▸ **YOUR GOAL**
The lines from the one containing "[00:00:07.00 to 00:00:08.00]" through the last one in the data: please copy those exactly, and only those, without the pictures.

───── MATERIAL SUPPLIED ─────

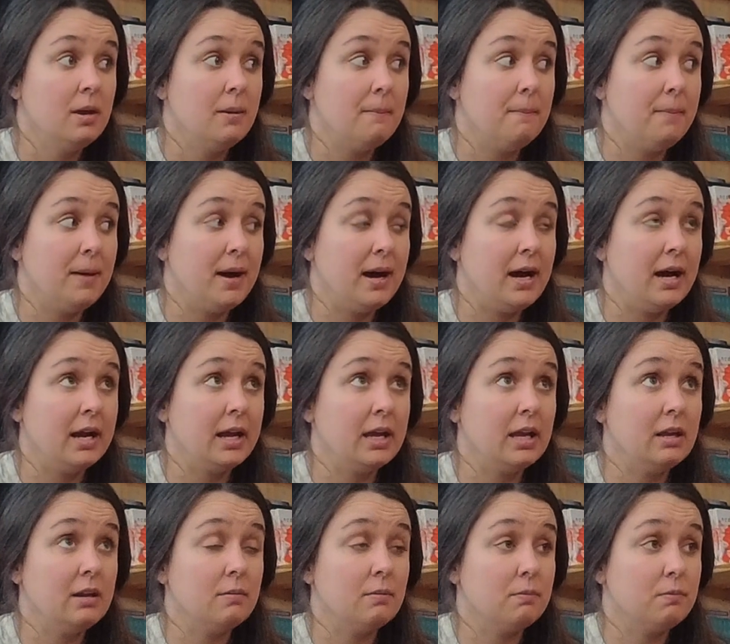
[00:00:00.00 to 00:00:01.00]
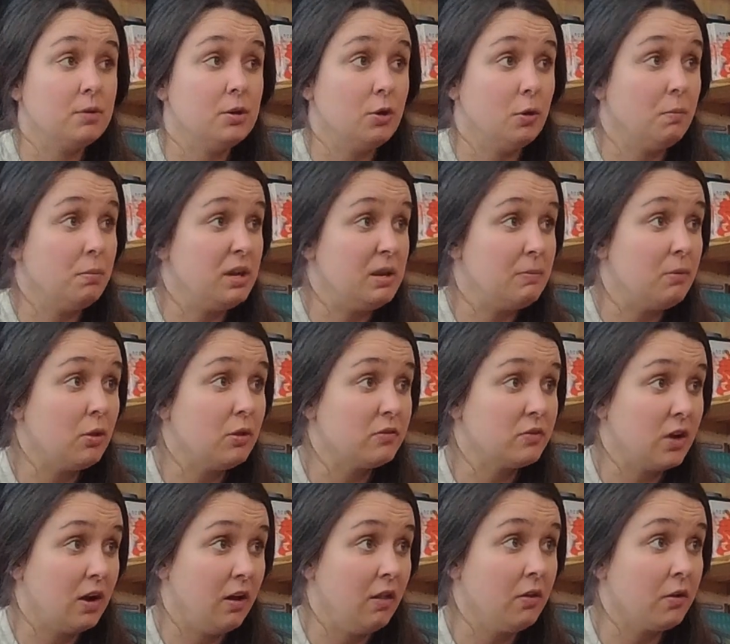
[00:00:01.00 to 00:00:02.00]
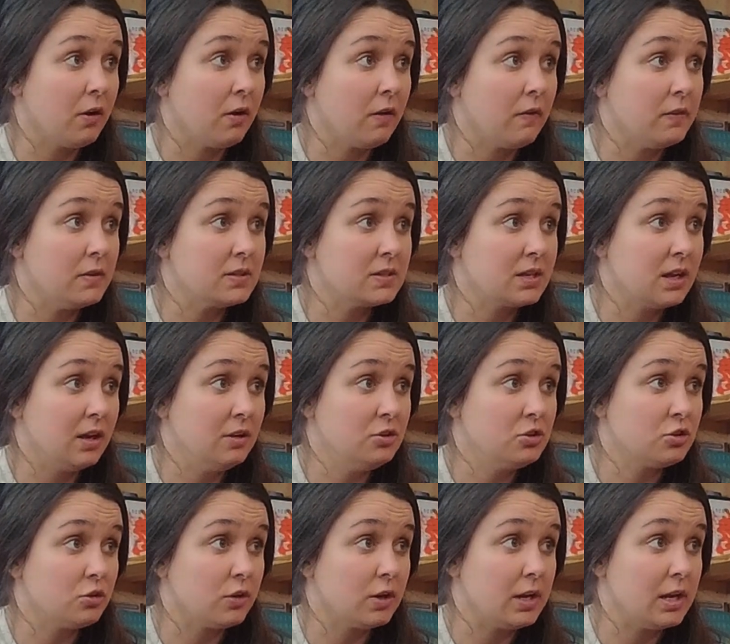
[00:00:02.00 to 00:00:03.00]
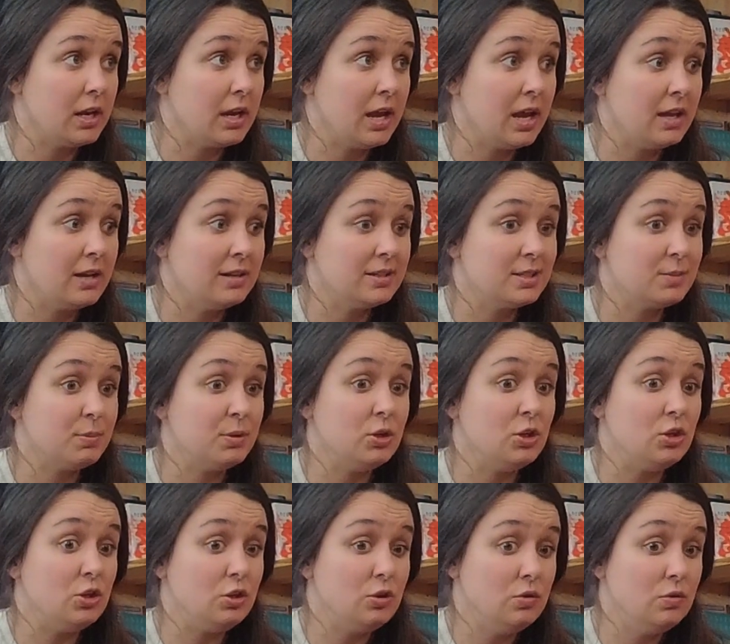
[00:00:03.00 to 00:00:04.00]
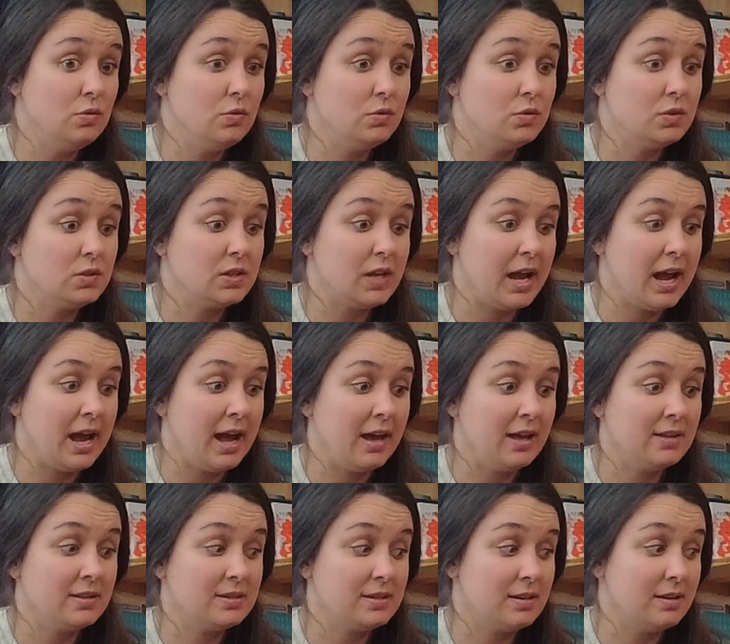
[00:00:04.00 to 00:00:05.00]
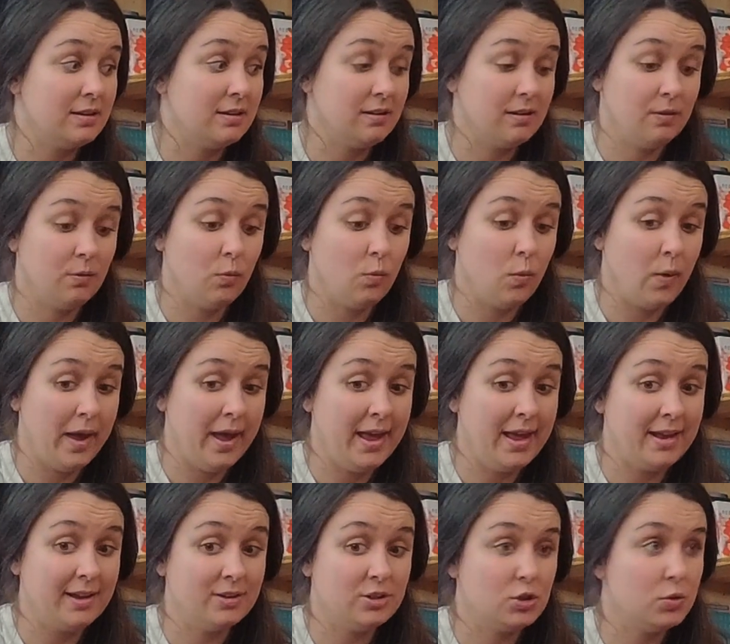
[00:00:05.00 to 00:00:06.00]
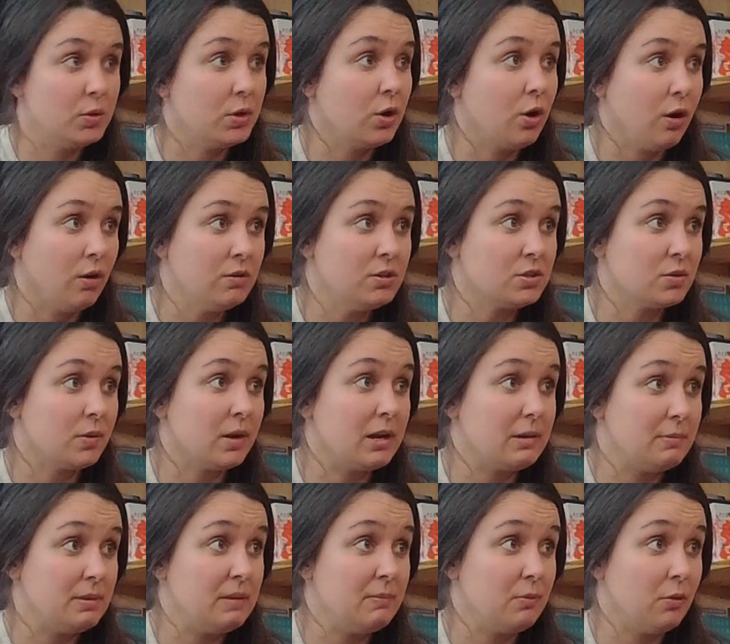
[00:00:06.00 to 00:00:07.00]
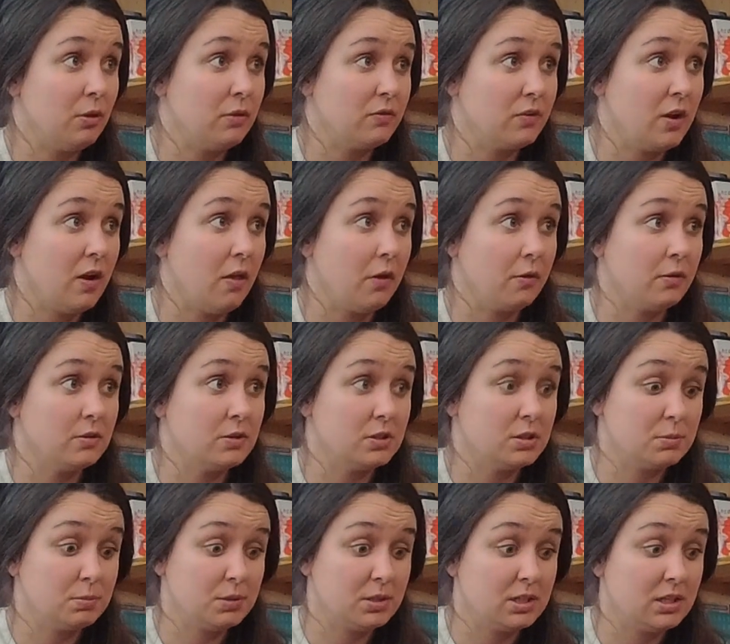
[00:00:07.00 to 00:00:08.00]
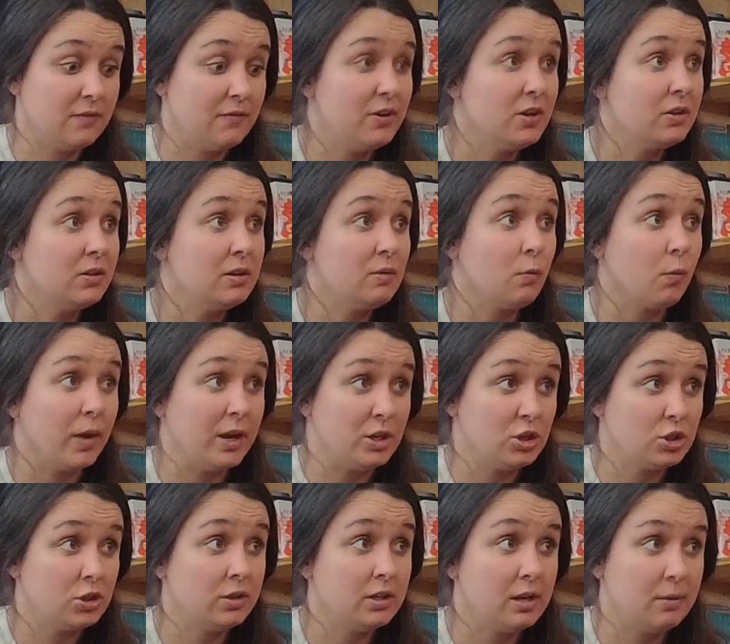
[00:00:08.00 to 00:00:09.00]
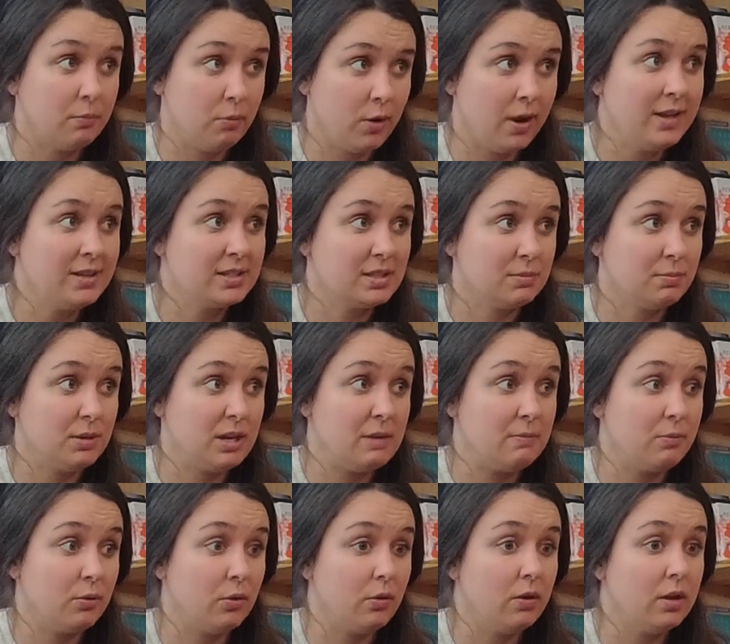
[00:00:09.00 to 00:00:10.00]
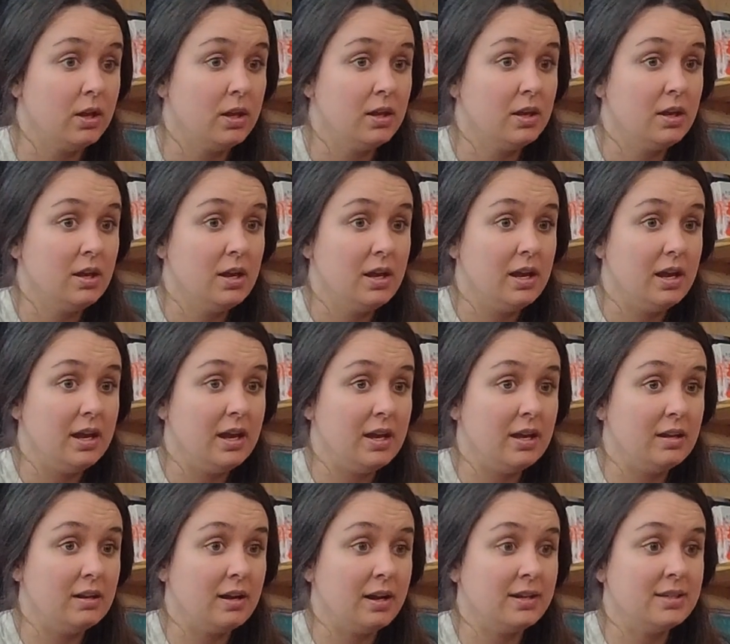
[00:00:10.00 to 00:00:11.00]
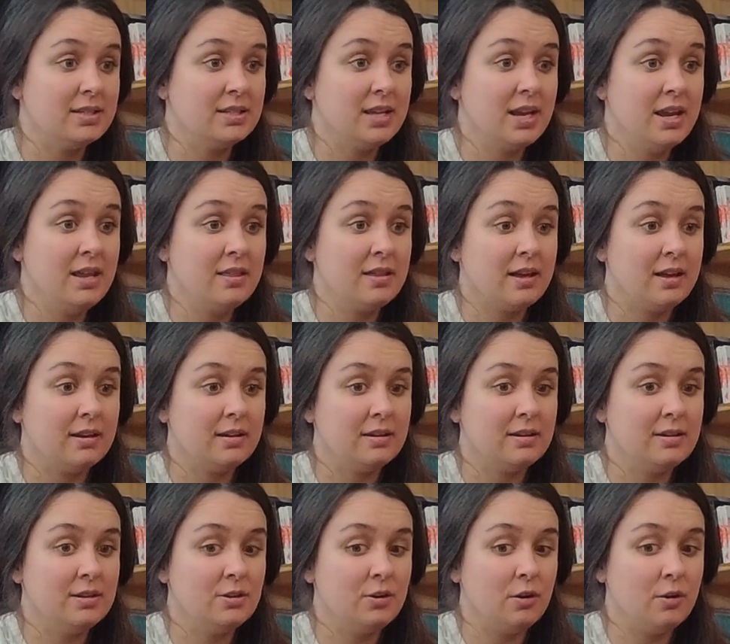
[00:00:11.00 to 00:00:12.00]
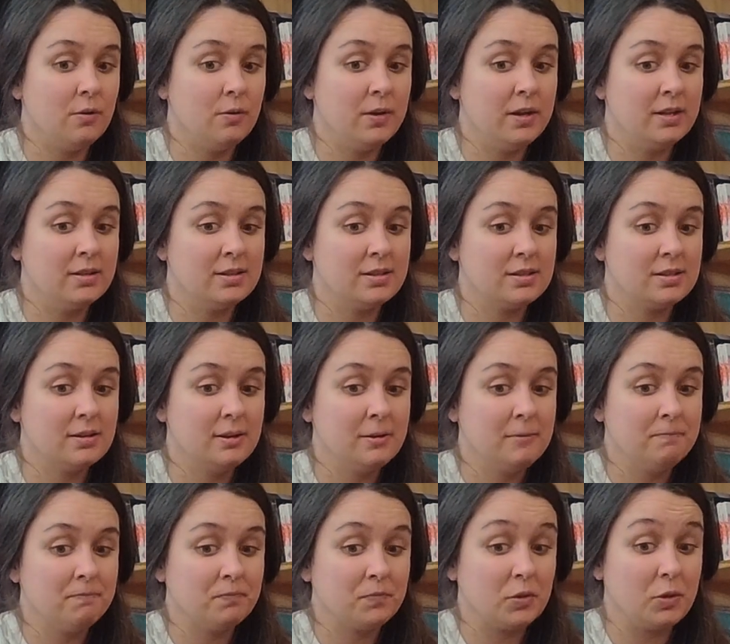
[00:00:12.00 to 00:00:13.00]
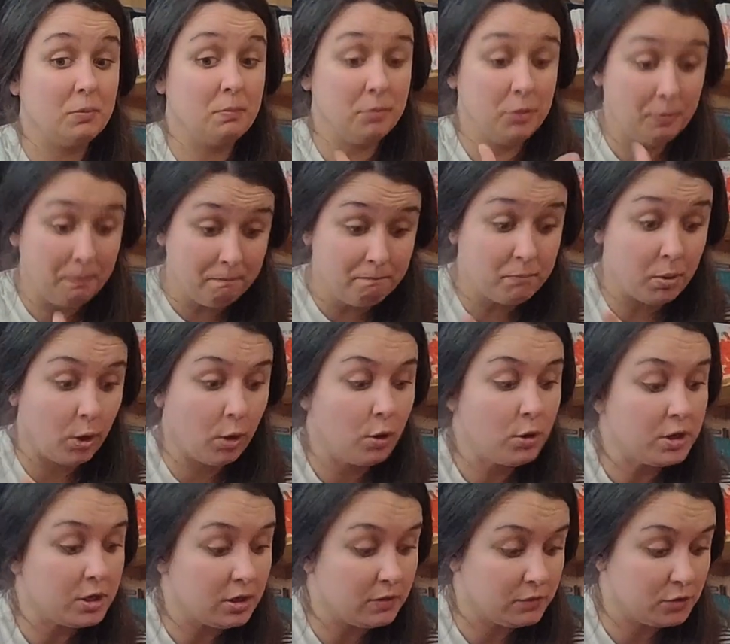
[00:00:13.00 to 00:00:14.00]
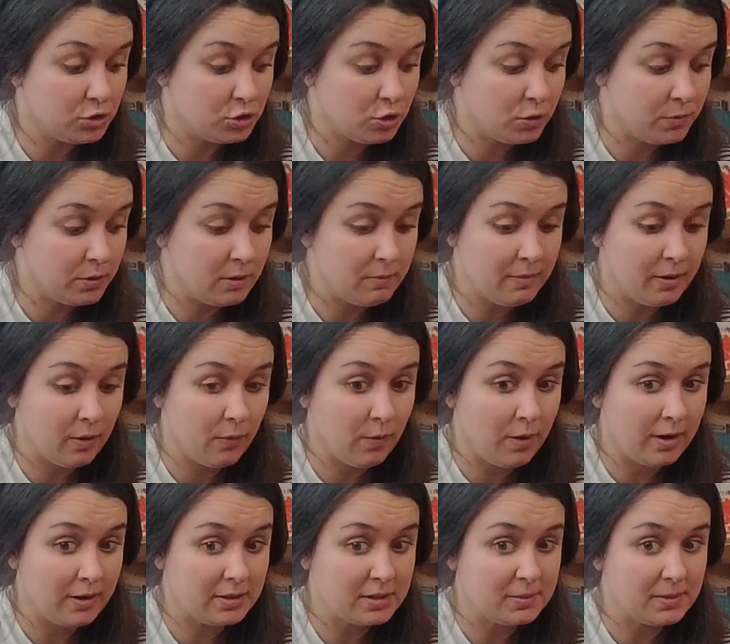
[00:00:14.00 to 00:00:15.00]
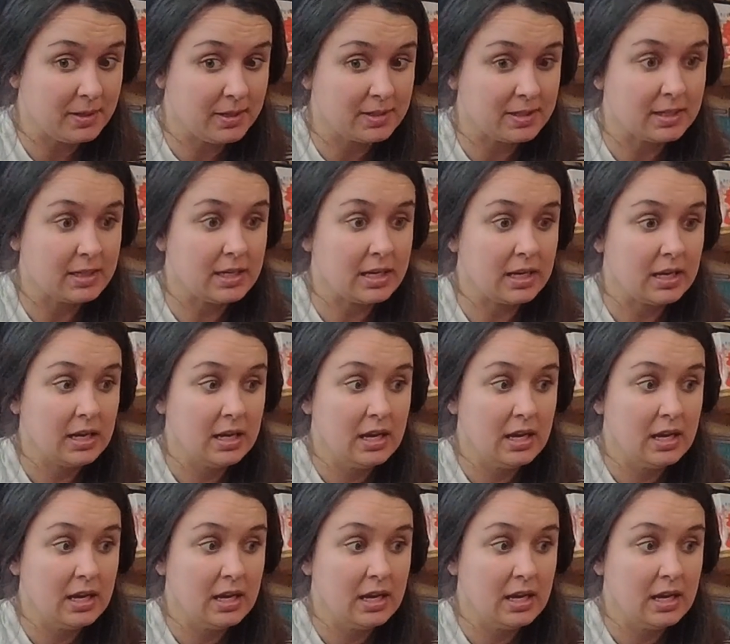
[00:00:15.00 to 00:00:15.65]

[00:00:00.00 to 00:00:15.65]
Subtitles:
by, you know, people of color in this country, and it's been used as a way to incarcerate people of color and to specifically racially oppress people. And I say that, you know, it's the burden of distributing marijuana is because, like,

─────

▸ **EXERCISE RESPONSE**
[00:00:07.00 to 00:00:08.00]
[00:00:08.00 to 00:00:09.00]
[00:00:09.00 to 00:00:10.00]
[00:00:10.00 to 00:00:11.00]
[00:00:11.00 to 00:00:12.00]
[00:00:12.00 to 00:00:13.00]
[00:00:13.00 to 00:00:14.00]
[00:00:14.00 to 00:00:15.00]
[00:00:15.00 to 00:00:15.65]

[00:00:00.00 to 00:00:15.65]
Subtitles:
by, you know, people of color in this country, and it's been used as a way to incarcerate people of color and to specifically racially oppress people. And I say that, you know, it's the burden of distributing marijuana is because, like,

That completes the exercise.